Chassis Types & Materials

Maybe something you guys are keen to comment on: The preliminary selection of chassis and materials that will be available in Automation.

Why no backbone chassis louts elans and louts esprit had them and they were quick cars

Sure, but how useful is that layout to the automotive industry in general? What percentage of production cars actually used it? A rocket on 4 wheels is fast too, doesn’t mean we’re including it though, that’s not an argument.

Well not many cars used it mainly Indian trucks but on a off road car I have noticed a few advantages
1.the half axels have better contact with the ground this really does help the car off the road although admittedly it has little point for a non off road car
2. The often vulnerable parts of the cars drive shaft are covered by thick tubing obviously protecting the drive shaft from outside wear especially dust.

But as I want to contribute properly let me give the disadvantages

  1. Absolutely naff all protection from a side impact so if the game were to give cars or in this case SUVs a crash test rating then the car would fail badly on the side impact test
  2. As the car will only have 4 wheels the backbone chassis is a lot more expensive in material cost and in man hour costs than many other more conventional chassis of course if the time came when the game had made it available to have more than 4 wheels then the backbone chassis would actually be more cost effective than other chassis.

I hope this is of a much better quality than my simply shit point before.

I beg your pardon I do believe that it was not Indian trucks it was Tatra trucks form Czechoslovakia or modern day Czech Republic I got confused with tata

Ahh I see, yes, that’s kind of an interesting point, being somewhat more resilient to harsh environments and cheaper for producing simple, rugged, offroad vehicles. Probably that would be a good option if we had included WWII in the timeline of the campaigns. On the other hand, with the current starting point set at 1946, that would introduce quite a bit of additional artwork for few occasions where it would make sense to use that layout.
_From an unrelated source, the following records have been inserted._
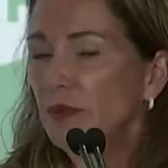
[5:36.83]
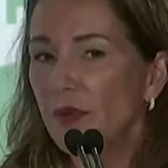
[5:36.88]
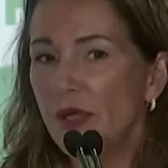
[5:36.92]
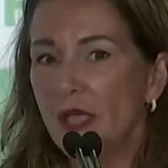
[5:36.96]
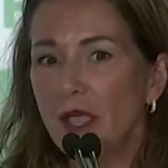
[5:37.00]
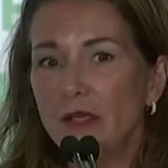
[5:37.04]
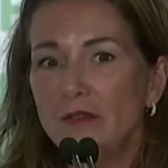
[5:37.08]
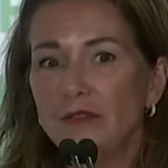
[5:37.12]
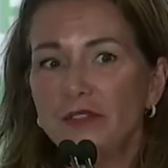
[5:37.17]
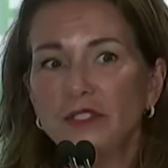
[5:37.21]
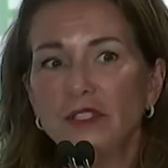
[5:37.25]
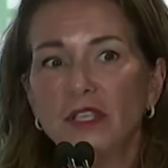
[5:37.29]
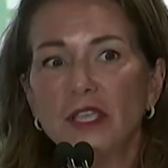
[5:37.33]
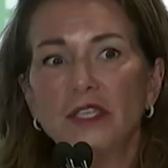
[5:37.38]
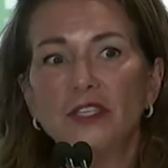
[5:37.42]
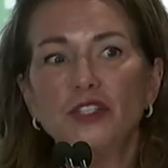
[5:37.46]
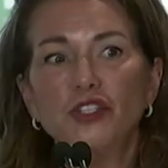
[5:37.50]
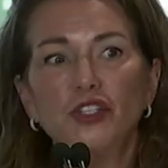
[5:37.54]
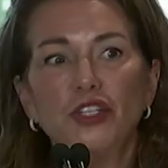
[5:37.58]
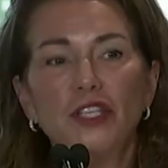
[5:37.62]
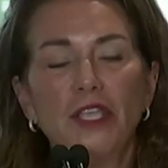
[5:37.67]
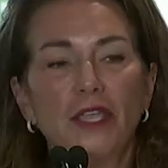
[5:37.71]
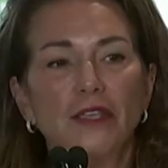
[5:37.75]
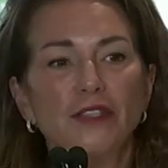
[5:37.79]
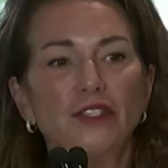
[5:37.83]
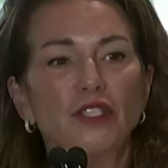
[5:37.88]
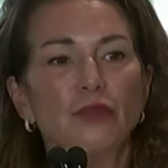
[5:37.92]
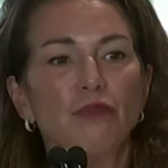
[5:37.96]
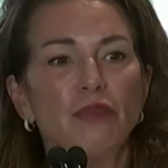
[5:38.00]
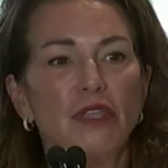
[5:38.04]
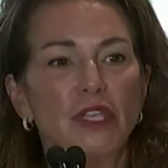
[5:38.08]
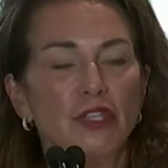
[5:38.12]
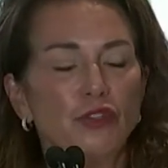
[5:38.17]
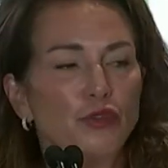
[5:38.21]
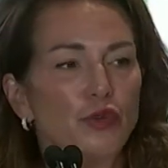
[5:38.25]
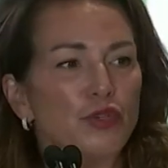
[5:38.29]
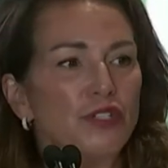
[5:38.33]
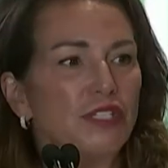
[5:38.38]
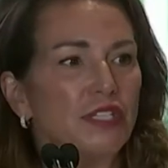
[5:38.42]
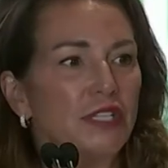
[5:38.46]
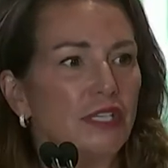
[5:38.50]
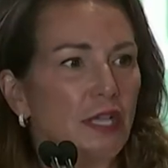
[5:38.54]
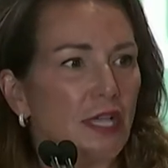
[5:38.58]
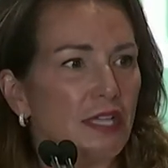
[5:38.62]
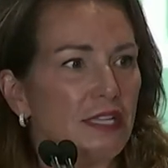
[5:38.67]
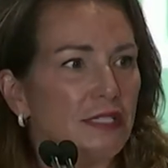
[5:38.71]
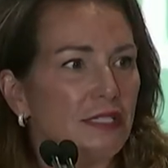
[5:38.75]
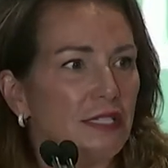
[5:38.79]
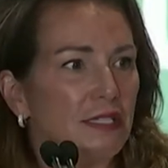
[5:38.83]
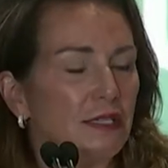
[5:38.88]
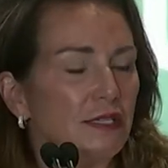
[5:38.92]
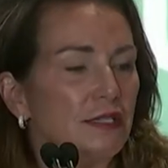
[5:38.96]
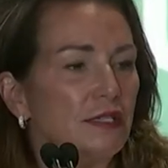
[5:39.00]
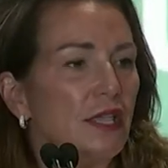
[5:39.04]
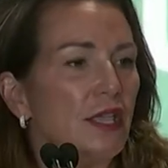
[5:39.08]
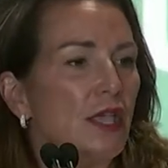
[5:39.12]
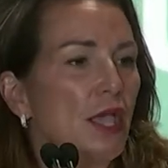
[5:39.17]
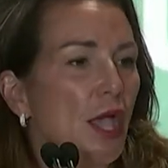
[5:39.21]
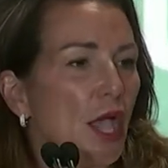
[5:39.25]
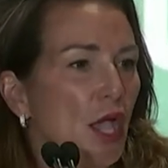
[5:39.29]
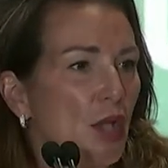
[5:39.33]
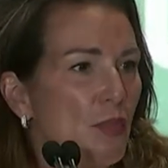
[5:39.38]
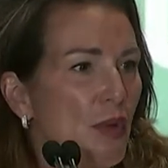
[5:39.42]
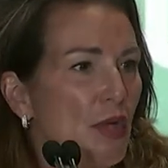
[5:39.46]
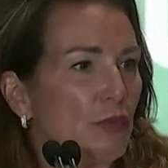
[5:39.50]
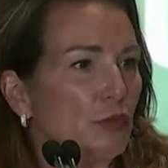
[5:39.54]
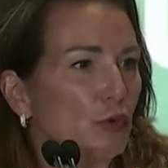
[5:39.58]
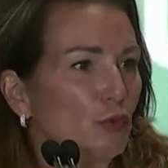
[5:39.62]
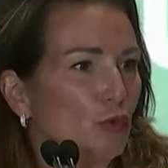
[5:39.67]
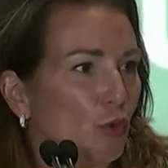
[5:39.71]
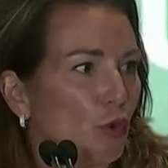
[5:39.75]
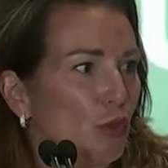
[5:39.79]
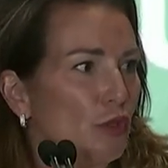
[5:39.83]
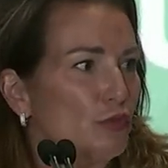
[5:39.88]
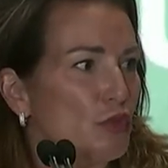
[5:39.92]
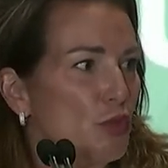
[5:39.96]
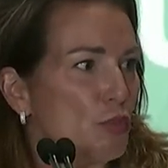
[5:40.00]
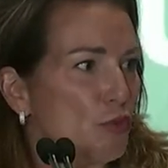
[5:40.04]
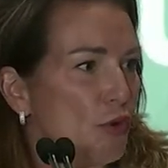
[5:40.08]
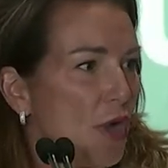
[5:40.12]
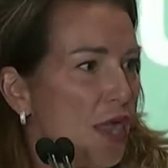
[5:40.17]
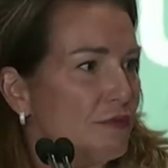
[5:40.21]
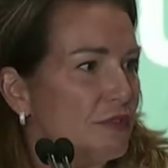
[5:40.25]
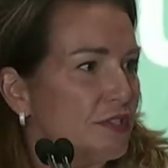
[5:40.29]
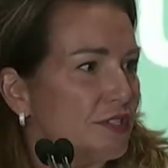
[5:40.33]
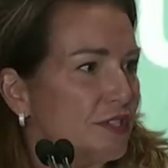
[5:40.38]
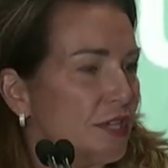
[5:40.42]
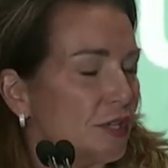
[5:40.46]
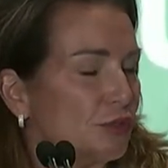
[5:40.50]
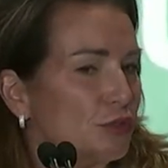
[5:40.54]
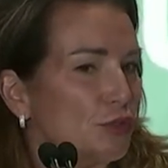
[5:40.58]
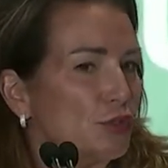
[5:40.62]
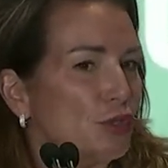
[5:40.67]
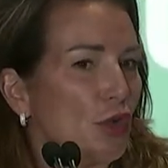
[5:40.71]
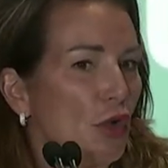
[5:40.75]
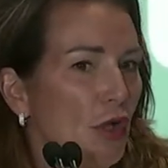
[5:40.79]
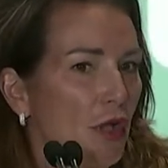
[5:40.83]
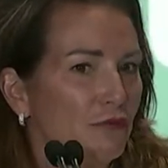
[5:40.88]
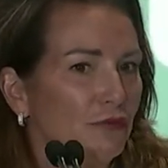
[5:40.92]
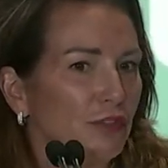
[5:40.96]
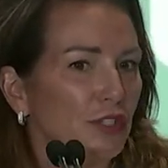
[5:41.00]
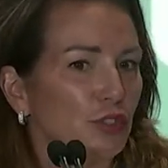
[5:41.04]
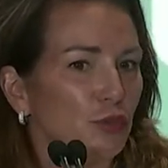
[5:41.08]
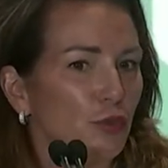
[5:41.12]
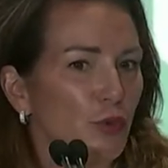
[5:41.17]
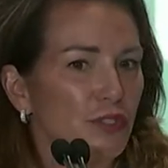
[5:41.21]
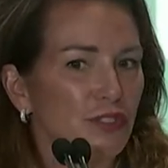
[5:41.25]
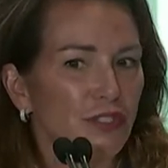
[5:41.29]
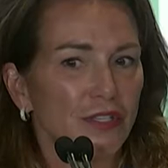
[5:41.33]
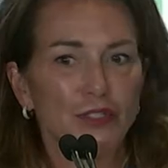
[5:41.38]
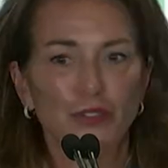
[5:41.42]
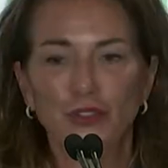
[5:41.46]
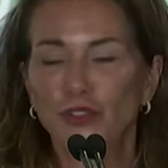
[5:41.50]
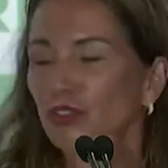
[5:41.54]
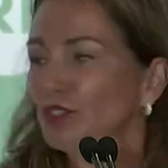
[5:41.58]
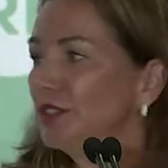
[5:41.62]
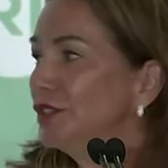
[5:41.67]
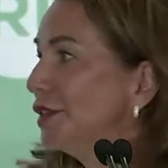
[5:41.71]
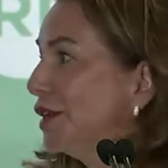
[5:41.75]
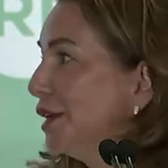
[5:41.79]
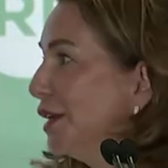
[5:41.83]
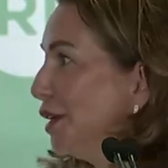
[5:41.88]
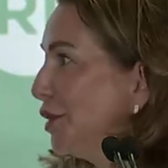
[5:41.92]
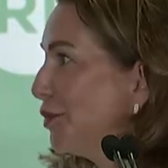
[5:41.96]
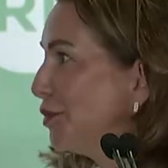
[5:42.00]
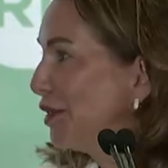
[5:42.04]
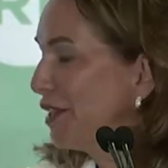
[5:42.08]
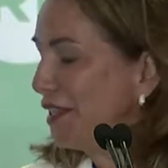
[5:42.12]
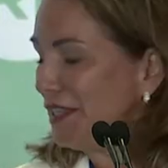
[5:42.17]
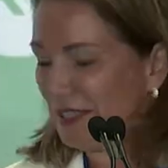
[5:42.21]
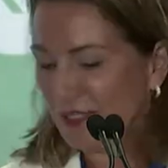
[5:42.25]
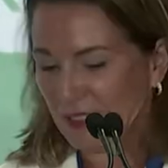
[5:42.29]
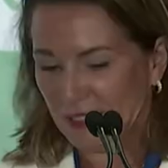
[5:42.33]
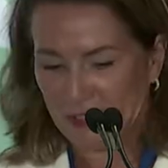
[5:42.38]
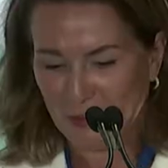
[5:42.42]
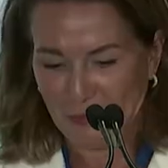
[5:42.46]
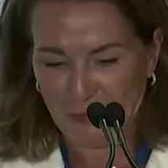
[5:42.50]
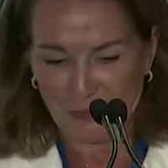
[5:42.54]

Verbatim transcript: House, and she has some interesting ideas about the role of the private sector in conflict resolution. Please.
Fair enough it was just i case people wanted to make a truly indestructible off road car I also forgot to mention on the driveshaft protection part that the service cost would increase if the drive shaft was worn because of the fact that someone has to actually get through the immensely strong tubing around it

I thought you could mass make carbon fibre… :question:

EDIT: no mass production of glass fibre either???

Probably just to keep you from abusing it balancing issue I think

How about 3D printed chassis for 2020? :stuck_out_tongue:


Will anti-rust measures such as underbody coatings be implemented?

Will there be a way to influence the weight of the car other than just selecting materials?
For example selecting the thickness of the frame and body panels, and using flimsy egg-shell like plastic bumpers as they do now instead of the 80’s style thick rubberized ones.

Can we use a mixed construction such as having steel body panels with an aluminum hood/bonnet and fibreglass fenders?
That would be lovely, because I’d rather trim 25 kilos by using an aluminum hood and plastic fenders instead of using an aluminum engine block.

Very nice! I Want IT SO BAD

What would justify mass and limited production?

Basically the point with the stuff listed as “No mass production” is really “cannot be automated effectively”.

No matter how you do it, it’s almost impossible to make a robotized production line that welds up tubular steel spaceframes, and most places still do it with just a guy in a shed with a welder, maybe with some very fancy jigs and stuff, but still not “mass production”

The Kaiser Darrin and Chevy Corvette share the honor of being the first production sports cars with fiberglass bodies – in 1953 – but Ford built a fiberglass prototype as early as 1938.

If this is the case why isnt the fiberglass available earlier on?

1960 is the year when fiberglass becomes available to everyone. You will be able to unlock it earlier in campaign mode.

Oh and another query… why does glass fibre have a prestige penalty? Some of the most beutiful cars were built in this material and it was only until a 1970s studies on rats found that fibrous glass is a “potent carcinogen” according to wikipedia… :question:

Agreed maybe up to 1969 it’s ok but once you get to 1970 then you could get a major Prestige deduction for every car you made that used glass fibre.

No doubleposting, please :slight_smile: - Kubby

[quote=“silenthunter”]The Kaiser Darrin and Chevy Corvette share the honor of being the first production sports cars with fiberglass bodies – in 1953 – but Ford built a fiberglass prototype as early as 1938.

If this is the case why isnt the fiberglass available earlier on?[/quote]

I’m assuming this wont be available earlier on because of the fact it wasn’t mass produced until at a guess the 80s and even then only on a few super cars.
Sorry if I’m wrong on when it first saw mass usage on cars not much information was available on its usage on cars.

Didn’t notice the double post kubby sorry

In case you did not see, I did answer the glassfiber availability question.

Ohh sorry kubby I didn’t see oh that’s actually a good game mechanic.